Sport de combat né dans les rues, la boxe vivait de violence et de paris. Aujourd’hui, elle se positionne comme un sport professionnel et réglementé… Découverte !

Par Estelle Cordier

La boxe anglaise, américaine, française, thaï, birmane… Il en existe dans le monde entier ! Physique, ce sport allie force et agilité. Il fait son apparition au XVIIIe siècle, en Angleterre, où la noblesse se divertissait en pariant sur des combats clandestins. Il faut attendre 1865 pour qu’un règlement soit mis en place… Seize règles portant le nom du « Marquis de Queensberry » qui touche tout type de pratique. Ce code de la boxe moderne impose le port des gants, définit les catégories de poids, limite les rounds à trois minutes, les coups au-dessous de la ceinture… À partir de ce moment-là, elle devient un sport professionnel à part entière. La boxe pieds-poings utilise les techniques de bras (coups de poing et de coude), mais elle utilise aussi les techniques de jambe (coups de pied et de genou). Suivant le règlement, les techniques de balayages et de projection sont autorisées. Voici les plus connues : le full-contact, le kick-boxing américain, la savate boxe française, les boxes japonaises (kick-boxing et shoot-boxing), la boxe birmane, la boxe thaï, la boxe vietnamienne, le sanda (boxe chinoise)… A noter que n’importe qui peut pratiquer ces disciplines, mais seulement à partir de 8 ans !

La boxe anglaise
Aussi appelé le « noble art », c’est le type de boxe le plus connu ! Les combattants s’affrontent à coups de poing sur le visage et le buste et tentent d’éviter leur adversaire tout en essayant de le toucher. Les points sont attribués pour les coups considérés comme puissants, nets et précis. Pour sonner la fin du combat, il existe trois techniques : un boxeur met son adversaire knockout ou KO, c’est-à-dire qu’il est dans l’incapacité de se relever après le décompte de dix secondes de l’arbitre ; l’adversaire est blessé, c’est le KO technique ; et le temps s’est écoulé, le vainqueur sera celui qui a le plus de point. Au niveau des équipements, les boxeurs portent un casque (pour les amateurs), des gants et des chaussures de boxe. Ici, il est possible de commencer à partir de 5 ans.

La boxe française
Aussi appelé la savate boxe française, elle appartient au groupe des boxes pieds-poings. « Savate » veut dire « vieille chaussure » et est apparue au XIXe siècle dans la tradition de l’escrime française. Sans armes, ce sport réunit la technique des pieds (chassé frontal, le fouetté, le coup de pied bas…) et les quatre techniques de poing de sa cousine anglaise (direct, crochet, uppercut et swing). Au niveau des équipements, les combattants portent des coquilles ou protège-poitrines, des protège-dents, des gants et des chaussons de boxe.

La boxe thaï ou muay-thaï
Très populaire dans le sud-est asiatique, ce sport s’inspire des pratiques martiales ancestrales, comme le muay boran (boxe traditionnelle) et le krabi krabong (combat avec des armes). En Thaïlande, la boxe thaï est une discipline sportive professionnalisée qui fait office de sport national et fait vivre l’économie locale. Contrairement aux autres disciplines, les coups de poing, de coudes, de genoux et de pieds sont autorisés. Et les boxeurs peuvent frapper à différentes hauteurs du corps, sauf les parties génitales. Au niveau des équipements, ils portent des gants de boxe et des protège-tibias.

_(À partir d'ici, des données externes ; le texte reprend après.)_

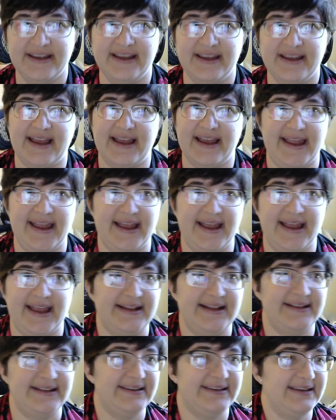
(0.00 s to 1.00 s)

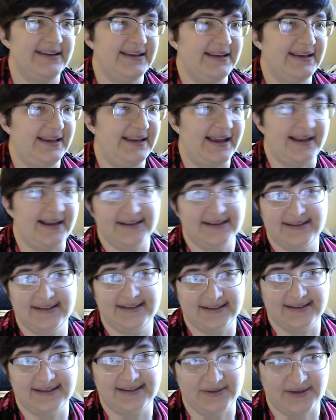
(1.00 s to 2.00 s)
And yeah, I'm
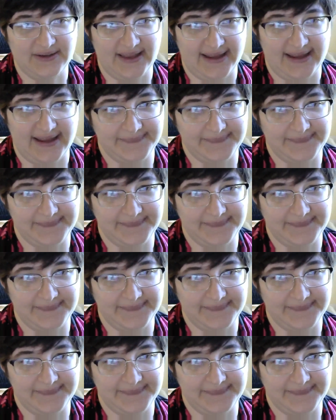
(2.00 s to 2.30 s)
going to do that.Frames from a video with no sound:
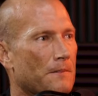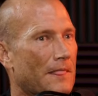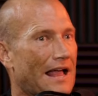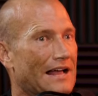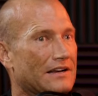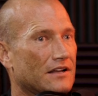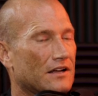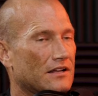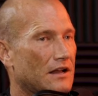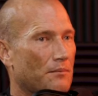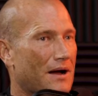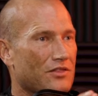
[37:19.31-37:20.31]
And
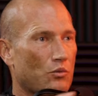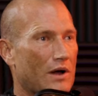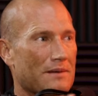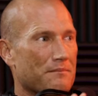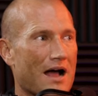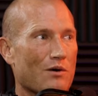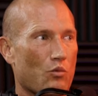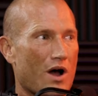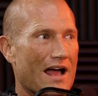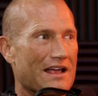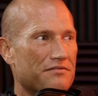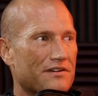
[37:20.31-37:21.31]
now, by the way, my
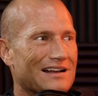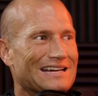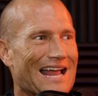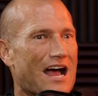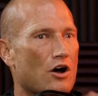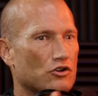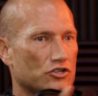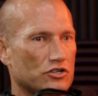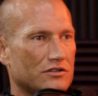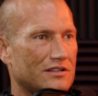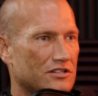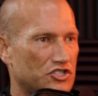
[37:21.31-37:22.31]
wife, now
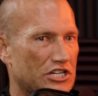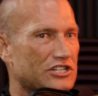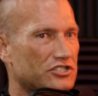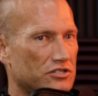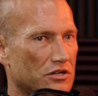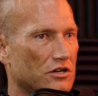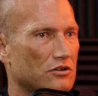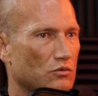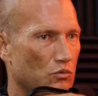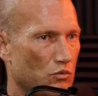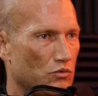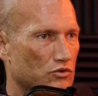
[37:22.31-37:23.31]
she's
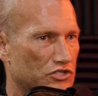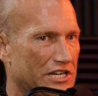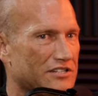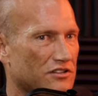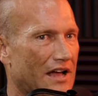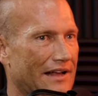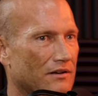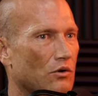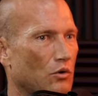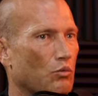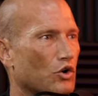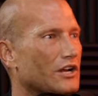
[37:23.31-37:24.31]
like,
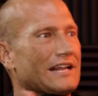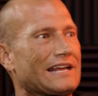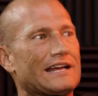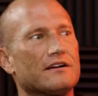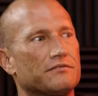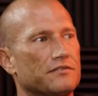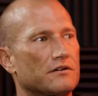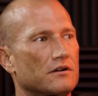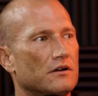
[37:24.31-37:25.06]
we're going to give.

La boxe américaine ou full-contact
Né dans les années 1960, ce sport est une forme de karaté de plein-contact (fin par KO). Il fait partie, lui aussi, du groupe des boxes pieds-poings. Comme tous les autres, le full-contact est défini par une réglementation : les sportifs utilisent leurs poings comme pour la boxe anglaise et leurs pieds comme pour les arts martiaux. Dans les deux cas, il est interdit de frapper en dessous de la ceinture, sauf pour faire un balayage. Cette discipline devient médiatique lors du premier championnat du monde professionnel, en 1970.